I saw and I immediately walked over, yelling at him to put his phone away. He did, but was in no way ashamed or nervous that I had caught him. His friends came over and I told them what he was doing and that they need to delete it off his phone. They apologized on his behalf and said they would get rid of it.
Not even an hour later the guy came back and did the same thing! Niral had to hold me back. We told the bouncers and the waitresses, but before they could do anything, the guy got into a fight with someone else and got kicked out.

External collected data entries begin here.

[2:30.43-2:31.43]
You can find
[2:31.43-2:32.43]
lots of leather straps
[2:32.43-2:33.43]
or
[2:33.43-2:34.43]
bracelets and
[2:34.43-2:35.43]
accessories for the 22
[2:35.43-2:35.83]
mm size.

Jackie: Last summer, my friend and I were at a bar at the Jersey shore enjoying a few post-beach drinks. A man came up to me and asked if I wanted a shot, which I politely turned down. He followed up with, “Want a mixed drink? You look like a tequila kind of girl.” Turned that down too. After multiple failed attempts at a drink purchase, he stood with me and my friend and kept jumping in the conversation. This lasted for all of two minutes before we excused ourselves.

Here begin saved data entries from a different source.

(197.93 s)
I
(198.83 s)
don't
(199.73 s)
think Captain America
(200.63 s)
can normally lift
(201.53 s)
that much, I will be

After making our way through the crowd, into the bathroom and then back out again, we were greeted by our new, creepy, beyond-drunk acquaintance, who was “looking all over” for us. He again requested that we all take a shot while grabbing my arm and suggestively pulling it towards the bar.

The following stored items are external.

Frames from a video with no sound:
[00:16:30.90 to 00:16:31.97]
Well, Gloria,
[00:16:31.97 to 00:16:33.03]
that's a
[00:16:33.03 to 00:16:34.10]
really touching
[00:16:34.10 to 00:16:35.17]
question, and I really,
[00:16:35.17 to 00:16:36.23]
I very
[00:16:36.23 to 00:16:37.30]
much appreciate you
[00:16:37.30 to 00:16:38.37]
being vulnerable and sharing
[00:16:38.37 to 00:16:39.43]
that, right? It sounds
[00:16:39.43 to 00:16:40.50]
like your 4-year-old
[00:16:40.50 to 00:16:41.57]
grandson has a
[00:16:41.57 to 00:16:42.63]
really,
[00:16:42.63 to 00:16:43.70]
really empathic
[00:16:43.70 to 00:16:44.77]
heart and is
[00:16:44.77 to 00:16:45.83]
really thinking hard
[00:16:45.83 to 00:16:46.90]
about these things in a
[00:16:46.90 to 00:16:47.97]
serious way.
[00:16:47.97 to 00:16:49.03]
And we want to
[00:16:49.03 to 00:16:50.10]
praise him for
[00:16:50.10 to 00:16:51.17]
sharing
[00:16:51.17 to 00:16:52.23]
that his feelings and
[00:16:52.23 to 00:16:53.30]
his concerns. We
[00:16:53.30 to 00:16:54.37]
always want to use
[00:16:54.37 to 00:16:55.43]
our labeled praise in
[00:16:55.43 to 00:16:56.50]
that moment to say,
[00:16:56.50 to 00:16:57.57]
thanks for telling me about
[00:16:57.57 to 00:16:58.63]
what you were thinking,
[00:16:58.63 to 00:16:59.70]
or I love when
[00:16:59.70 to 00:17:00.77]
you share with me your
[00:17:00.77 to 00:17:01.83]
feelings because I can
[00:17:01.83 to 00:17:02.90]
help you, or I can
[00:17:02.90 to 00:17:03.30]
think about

At this point I’d lost my chill and had zero tolerance for someone ruining our time and touching me. We ended up leaving the bar, only to be followed by him. Fortunately, thanks to smartphones and Uber, we had a car waiting outside. I took much joy from hopping inside, slamming the door in his face and safely peacing out.
Grace: In college, we always went to this fun, dance-y bar after midnight. This guy kept trying to dance with me and I kept pushing him away, so he thought it would be a great idea to try to choke me while dancing. One of my guy friends saw and knocked him out, and then we got kicked out of the bar instead of the creep.
A Final Plea
If you’re a dude reading this, you gotta help us out. Women can’t be the only ones talking about how degrading and downright frightening it is to be harassed on the street. We aren’t even going to get into the “What if it was your sister/girlfriend/mother?” argument because that shouldn’t matter.
Understanding that street harassment is alive and affecting 50 percent of the population should be reason enough for you to care.
S/o to the guy who just witnessed me get cat called and apologized on behalf of his entire gender.
— Anaïs (@anaisnicolee) May 2, 2016
No matter your gender, if you see someone making an unwanted advance or comment to a woman on the street or anywhere at all, tell him to knock it off. (Most of the time, men are more willing to listen to another man telling them to stop rather than a woman. It’s frustrating, but true.)
When your female friends post online about horrible experiences they’ve had with street harassment, give ‘em a retweet or a share. Make other people read about it so that nobody can argue it doesn’t happen.
Make people remember it happens all the time, and make them remember that it’s not okay.